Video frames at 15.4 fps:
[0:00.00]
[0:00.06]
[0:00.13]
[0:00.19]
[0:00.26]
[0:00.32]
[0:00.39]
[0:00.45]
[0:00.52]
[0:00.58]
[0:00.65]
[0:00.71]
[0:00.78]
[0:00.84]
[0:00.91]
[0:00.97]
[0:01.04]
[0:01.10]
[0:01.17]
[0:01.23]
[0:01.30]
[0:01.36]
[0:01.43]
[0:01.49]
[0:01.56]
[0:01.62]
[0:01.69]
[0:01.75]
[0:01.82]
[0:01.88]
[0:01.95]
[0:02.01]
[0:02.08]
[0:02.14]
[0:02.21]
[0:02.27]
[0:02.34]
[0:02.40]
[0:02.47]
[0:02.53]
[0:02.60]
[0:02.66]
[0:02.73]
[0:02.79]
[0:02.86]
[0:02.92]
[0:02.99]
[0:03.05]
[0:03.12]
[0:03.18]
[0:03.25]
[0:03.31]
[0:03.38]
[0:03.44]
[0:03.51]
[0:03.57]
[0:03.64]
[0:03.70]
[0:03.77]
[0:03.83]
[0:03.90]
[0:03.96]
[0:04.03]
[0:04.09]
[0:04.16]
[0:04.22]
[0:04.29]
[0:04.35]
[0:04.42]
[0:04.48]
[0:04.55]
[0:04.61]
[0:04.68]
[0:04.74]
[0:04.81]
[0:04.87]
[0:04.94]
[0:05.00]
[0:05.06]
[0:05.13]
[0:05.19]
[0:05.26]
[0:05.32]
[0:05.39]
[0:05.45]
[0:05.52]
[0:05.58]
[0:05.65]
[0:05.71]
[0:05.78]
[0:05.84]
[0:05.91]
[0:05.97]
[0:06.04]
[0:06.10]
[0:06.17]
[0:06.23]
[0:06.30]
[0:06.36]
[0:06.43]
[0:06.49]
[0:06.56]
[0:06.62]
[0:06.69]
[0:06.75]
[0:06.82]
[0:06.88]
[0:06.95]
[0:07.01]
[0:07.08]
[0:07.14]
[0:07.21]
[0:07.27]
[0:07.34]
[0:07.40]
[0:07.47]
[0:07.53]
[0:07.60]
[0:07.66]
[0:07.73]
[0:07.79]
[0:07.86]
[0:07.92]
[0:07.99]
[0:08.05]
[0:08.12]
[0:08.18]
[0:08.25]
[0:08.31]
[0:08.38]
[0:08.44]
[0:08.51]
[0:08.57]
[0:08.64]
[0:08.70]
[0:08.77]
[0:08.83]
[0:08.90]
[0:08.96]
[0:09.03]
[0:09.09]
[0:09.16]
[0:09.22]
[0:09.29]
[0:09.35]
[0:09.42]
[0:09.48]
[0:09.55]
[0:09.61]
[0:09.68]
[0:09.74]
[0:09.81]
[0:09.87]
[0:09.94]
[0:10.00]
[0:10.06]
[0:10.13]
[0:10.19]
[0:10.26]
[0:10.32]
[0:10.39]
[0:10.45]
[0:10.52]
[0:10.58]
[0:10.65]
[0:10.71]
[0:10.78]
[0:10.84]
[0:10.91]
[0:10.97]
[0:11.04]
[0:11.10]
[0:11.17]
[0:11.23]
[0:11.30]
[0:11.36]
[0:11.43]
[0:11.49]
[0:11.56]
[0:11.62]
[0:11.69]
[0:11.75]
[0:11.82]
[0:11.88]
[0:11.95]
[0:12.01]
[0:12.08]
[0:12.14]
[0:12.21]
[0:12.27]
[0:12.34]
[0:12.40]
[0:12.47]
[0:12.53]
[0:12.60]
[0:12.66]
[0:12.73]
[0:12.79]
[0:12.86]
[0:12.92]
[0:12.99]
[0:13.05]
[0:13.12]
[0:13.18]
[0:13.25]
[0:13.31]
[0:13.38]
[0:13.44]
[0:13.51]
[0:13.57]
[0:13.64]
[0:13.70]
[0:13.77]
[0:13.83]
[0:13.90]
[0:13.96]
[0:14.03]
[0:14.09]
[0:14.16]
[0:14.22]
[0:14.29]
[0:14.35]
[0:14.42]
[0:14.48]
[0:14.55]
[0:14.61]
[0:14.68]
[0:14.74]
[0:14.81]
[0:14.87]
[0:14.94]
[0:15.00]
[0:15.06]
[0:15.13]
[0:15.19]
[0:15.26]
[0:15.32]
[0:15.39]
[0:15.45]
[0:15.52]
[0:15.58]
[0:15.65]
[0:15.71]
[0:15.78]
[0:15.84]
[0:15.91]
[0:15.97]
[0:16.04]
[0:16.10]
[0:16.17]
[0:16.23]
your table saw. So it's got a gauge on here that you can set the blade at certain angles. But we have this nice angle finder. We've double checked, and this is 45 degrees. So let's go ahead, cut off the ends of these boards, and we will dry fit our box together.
--
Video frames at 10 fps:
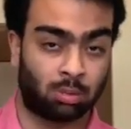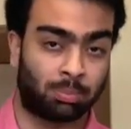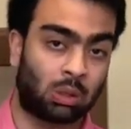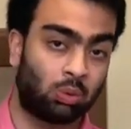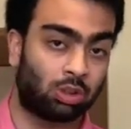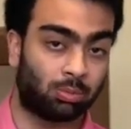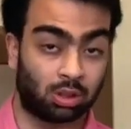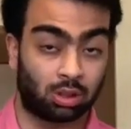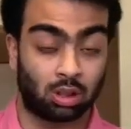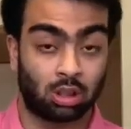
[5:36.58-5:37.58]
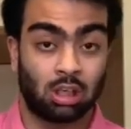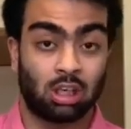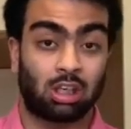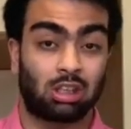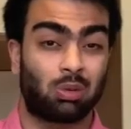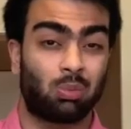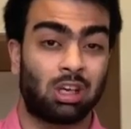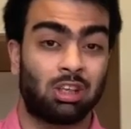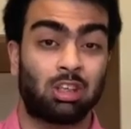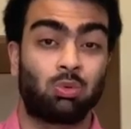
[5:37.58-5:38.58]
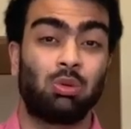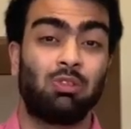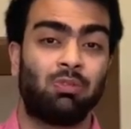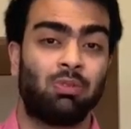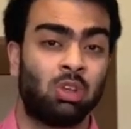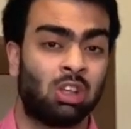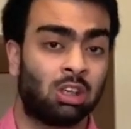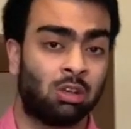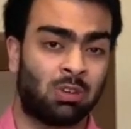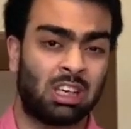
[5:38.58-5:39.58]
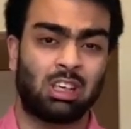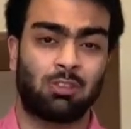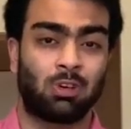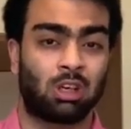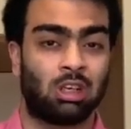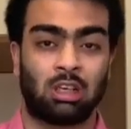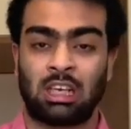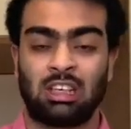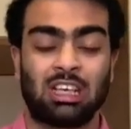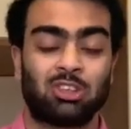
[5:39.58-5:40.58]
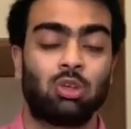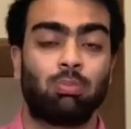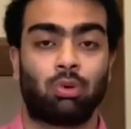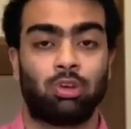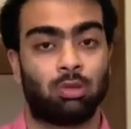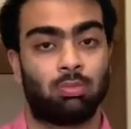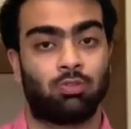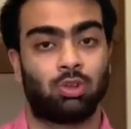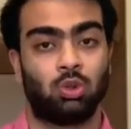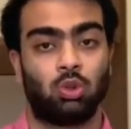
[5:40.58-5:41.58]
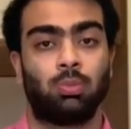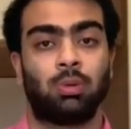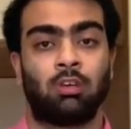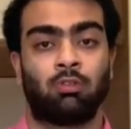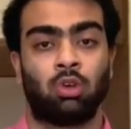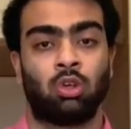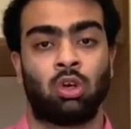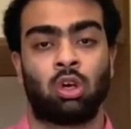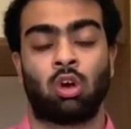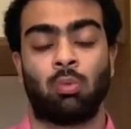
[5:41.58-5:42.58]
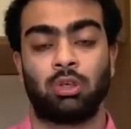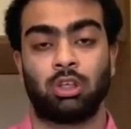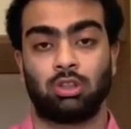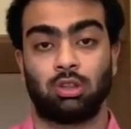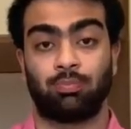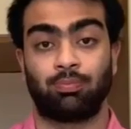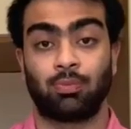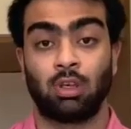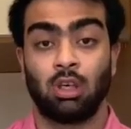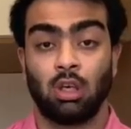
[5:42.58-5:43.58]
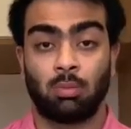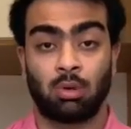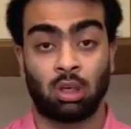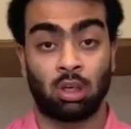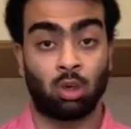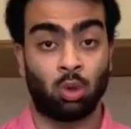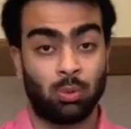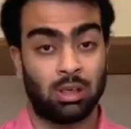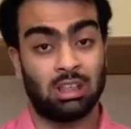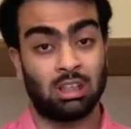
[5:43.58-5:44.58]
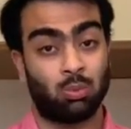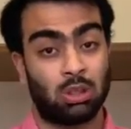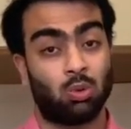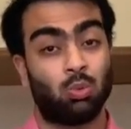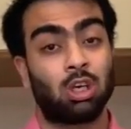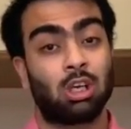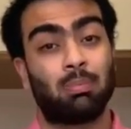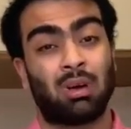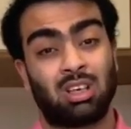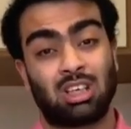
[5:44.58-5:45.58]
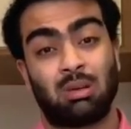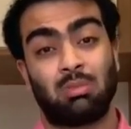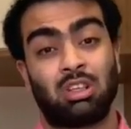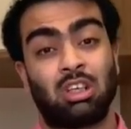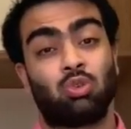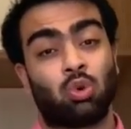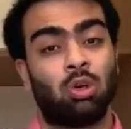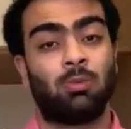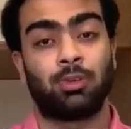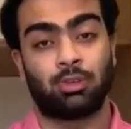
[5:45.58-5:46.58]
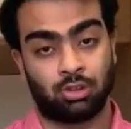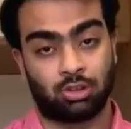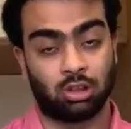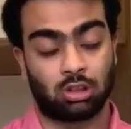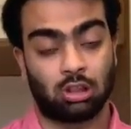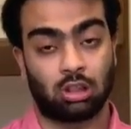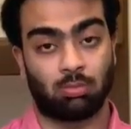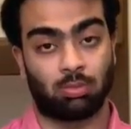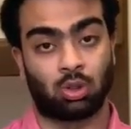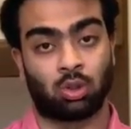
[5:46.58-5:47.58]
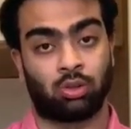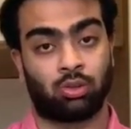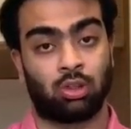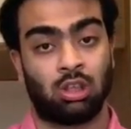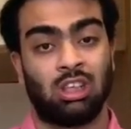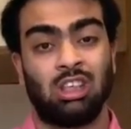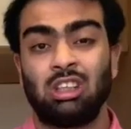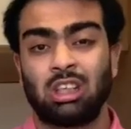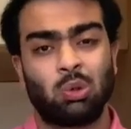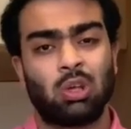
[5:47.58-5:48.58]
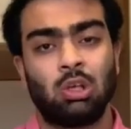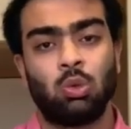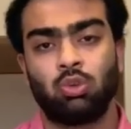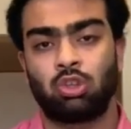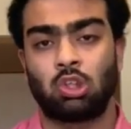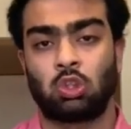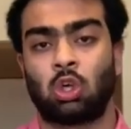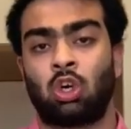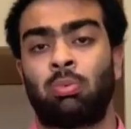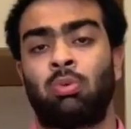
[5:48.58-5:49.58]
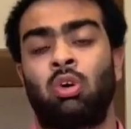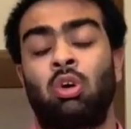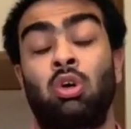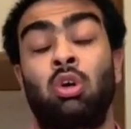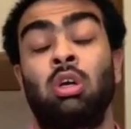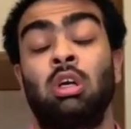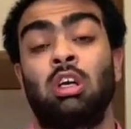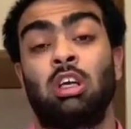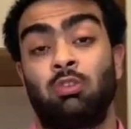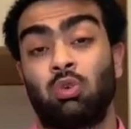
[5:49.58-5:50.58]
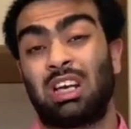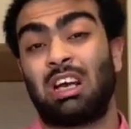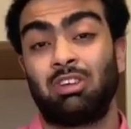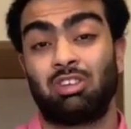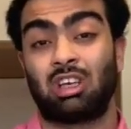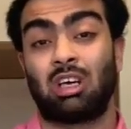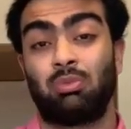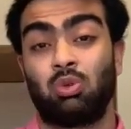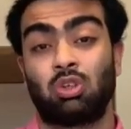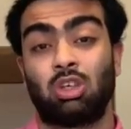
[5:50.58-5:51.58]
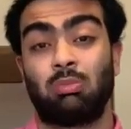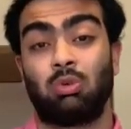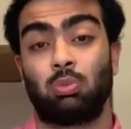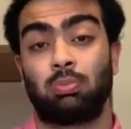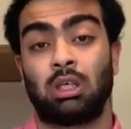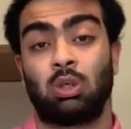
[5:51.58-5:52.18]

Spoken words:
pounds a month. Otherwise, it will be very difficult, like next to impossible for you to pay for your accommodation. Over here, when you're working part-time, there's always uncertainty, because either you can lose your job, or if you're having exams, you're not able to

* [The problem]: Search the data and copy each line containing "frames".

* [Solution]:
Video frames at 15.4 fps:
Video frames at 10 fps:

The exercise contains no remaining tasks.